> Task instructions: Extract the stretch of lines that starts at the line with "[00:00:00.00 to 00:00:01.00]" and ends at the last line of the data below. Give it exactly, without pictures.

> Saved data entries:
******************************
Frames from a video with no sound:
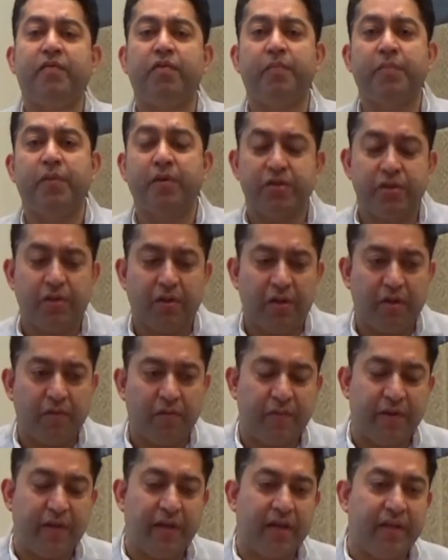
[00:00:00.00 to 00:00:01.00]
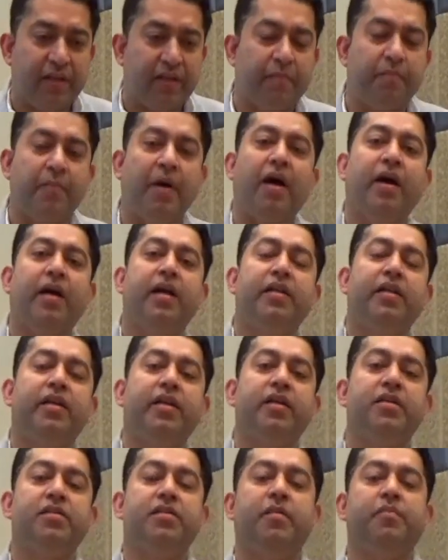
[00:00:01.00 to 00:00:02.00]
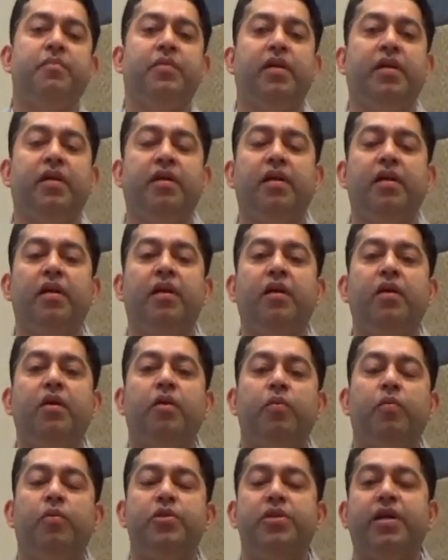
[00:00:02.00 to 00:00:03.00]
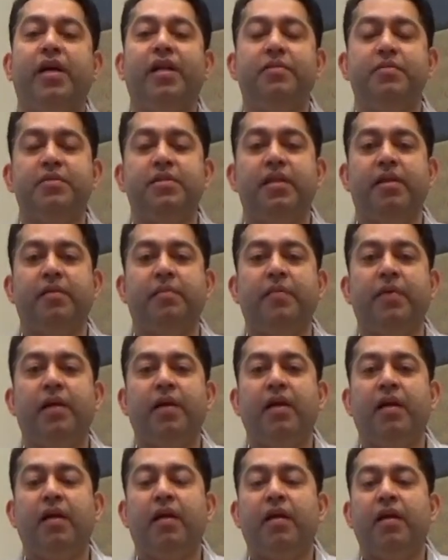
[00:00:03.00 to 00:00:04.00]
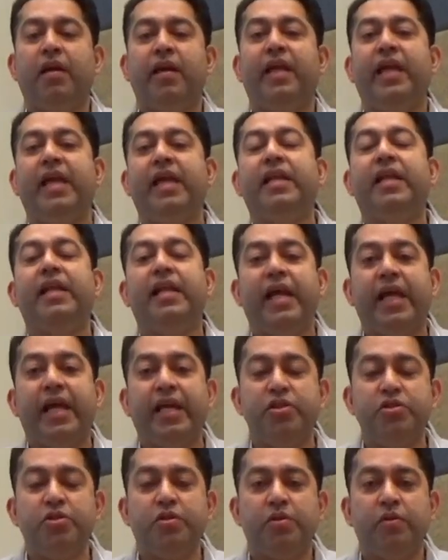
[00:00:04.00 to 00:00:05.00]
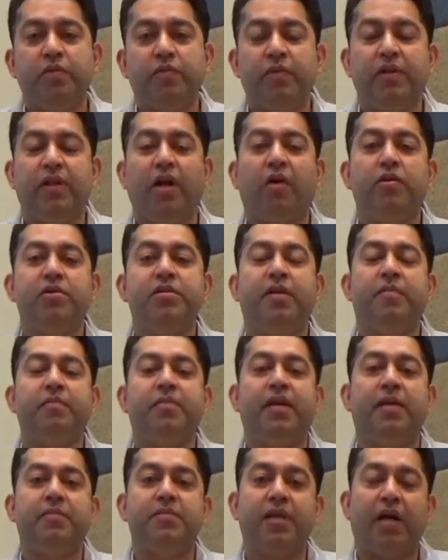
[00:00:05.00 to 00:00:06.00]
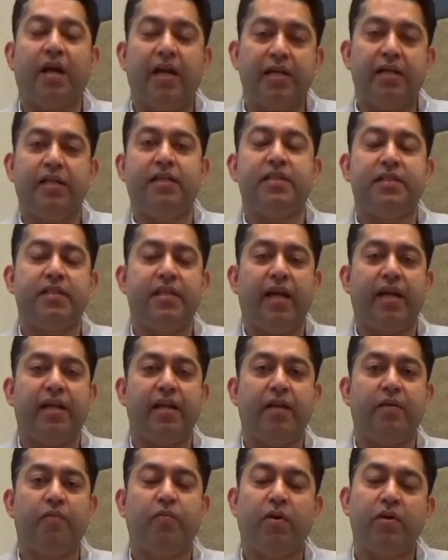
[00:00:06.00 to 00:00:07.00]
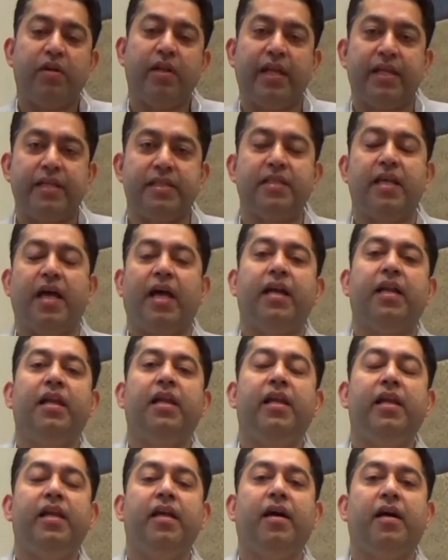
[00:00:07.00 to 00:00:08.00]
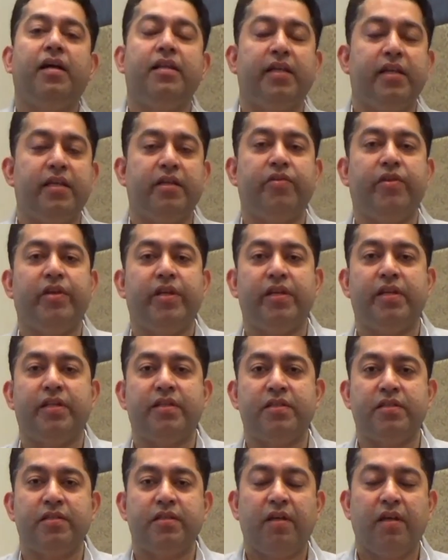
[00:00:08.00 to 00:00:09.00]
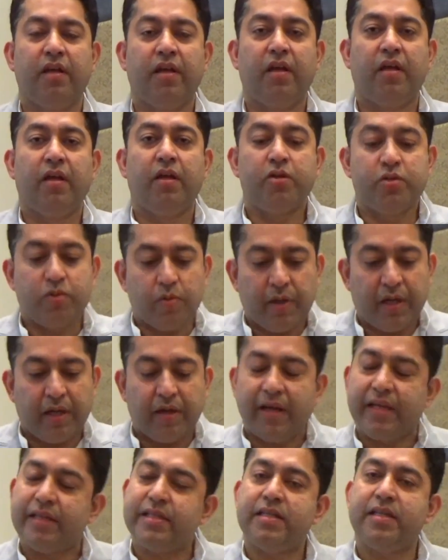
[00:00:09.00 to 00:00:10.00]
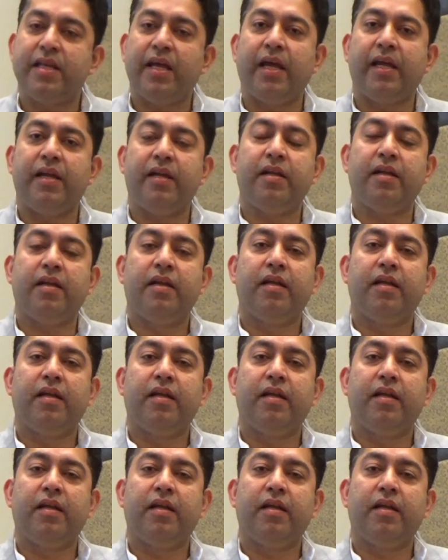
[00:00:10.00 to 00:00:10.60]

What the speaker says: for a particular way, and the marketing is something which helps them gain an edge without sometimes understanding what exactly are the ingredients. So here I stand,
******************************
> Solution:
[00:00:00.00 to 00:00:01.00]
[00:00:01.00 to 00:00:02.00]
[00:00:02.00 to 00:00:03.00]
[00:00:03.00 to 00:00:04.00]
[00:00:04.00 to 00:00:05.00]
[00:00:05.00 to 00:00:06.00]
[00:00:06.00 to 00:00:07.00]
[00:00:07.00 to 00:00:08.00]
[00:00:08.00 to 00:00:09.00]
[00:00:09.00 to 00:00:10.00]
[00:00:10.00 to 00:00:10.60]

What the speaker says: for a particular way, and the marketing is something which helps them gain an edge without sometimes understanding what exactly are the ingredients. So here I stand,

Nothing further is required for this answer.